Qatar National Research Fund

Agency overview
- Formed: August 2006
- Headquarters: Doha, Qatar
- Motto: Enable research and development excellence in Qatar in order to achieve a knowledge-based economy.
- Employees: 49
- Agency executive: Dr. Abdul Sattar Al-Taie, Executive Director;
- Website: www.qnrf.org

= Qatar National Research Fund =

Qatar Foundation established Qatar National Research Fund (QNRF) in 2006 as part of its ongoing commitment to establish Qatar as a knowledge-based economy. Qatar Foundation views research as essential to national and regional growth; as the means to diversify the nation’s economy, enhance educational offerings and develop areas that affect the community, such as health and environment.

Qatar National Research Fund aims to foster original, competitively selected research in engineering and technology, physical and life sciences, medicine, humanities, social sciences and the arts. In addition to funding, Qatar National Research Fund aims to encourage dialogue and partnerships

==Funding programs==
QNRF provides research funding opportunities in the academic, public and private sectors through various funding programs targeting specific research groups. The programs cover basic disciplines emphasized through Qatar National Research Strategy (QNRS): energy and environment, computer science and information and communications technology, health and social sciences, and the arts and humanities.

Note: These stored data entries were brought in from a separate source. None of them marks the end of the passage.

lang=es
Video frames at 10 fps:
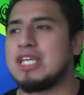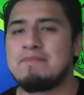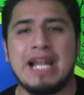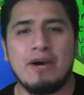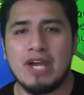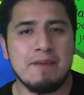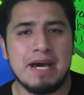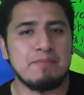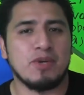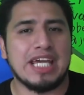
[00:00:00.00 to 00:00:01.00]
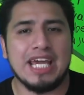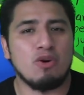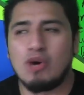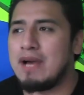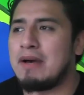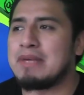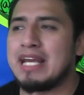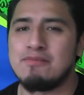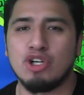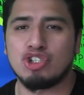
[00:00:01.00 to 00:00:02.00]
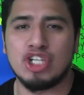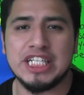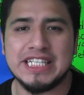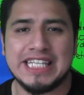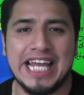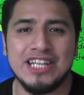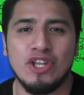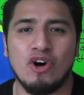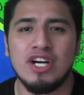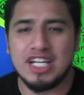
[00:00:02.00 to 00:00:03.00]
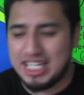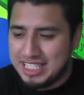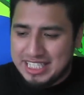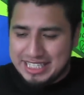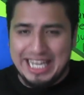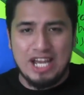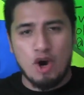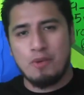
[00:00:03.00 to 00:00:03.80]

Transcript: siempre la voy a amar porque ahí jugaba mi hermoso Nintendo en esa tele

- National Priorities Research Program (NPRP)
- NPRP - Exceptional Proposals (NPRP-EP)
- TÜBİTAK - QNRF Joint Funding Program
- Osra
- Path Towards Precision Medicine (PPM)
- QNRF-MME Joint Funding
- Rapid Response Call (RRC) to Address COVID-19
- Undergraduate Research Experience Program (UREP)
- Graduate Student Research Award (GSRA)
- Postdoctoral Research Award (PDRA)
- Early Career Researcher Award (ECRA)
- Conference and Workshops Sponsorship Program (CWSP)

==History==
Qatar National Research Fund (QNRF) was established in 2006 with an aim of fostering research culture in Qatar and launched two grant programs, the Undergraduate Research Experience Program (UREP) and the National Priorities Research Program (NPRP) which were hugely successful. QNRF had awarded $345 million through these programs, with the total number of recipients hailing from more than 60 countries. In 2010, QNRF launched Young Scientists Research Experience Program (YSREP) to provide support to Qatari and expatriate scientists starting a research endeavor independently or within a research team. It was later renamed as Junior Scientists Research Experience Program (JSREP). In 2011, QNRF partnered with Qatar Supreme Council of Education (SEC) and launched Secondary School Research Experience Program that allowed students from Qatar's independent and private secondary schools to carry out research based on the curriculum standards set by the SEC and under the supervision of school teachers. In the later years, QNRF introduced other programs to cover all levels of researchers and research programs.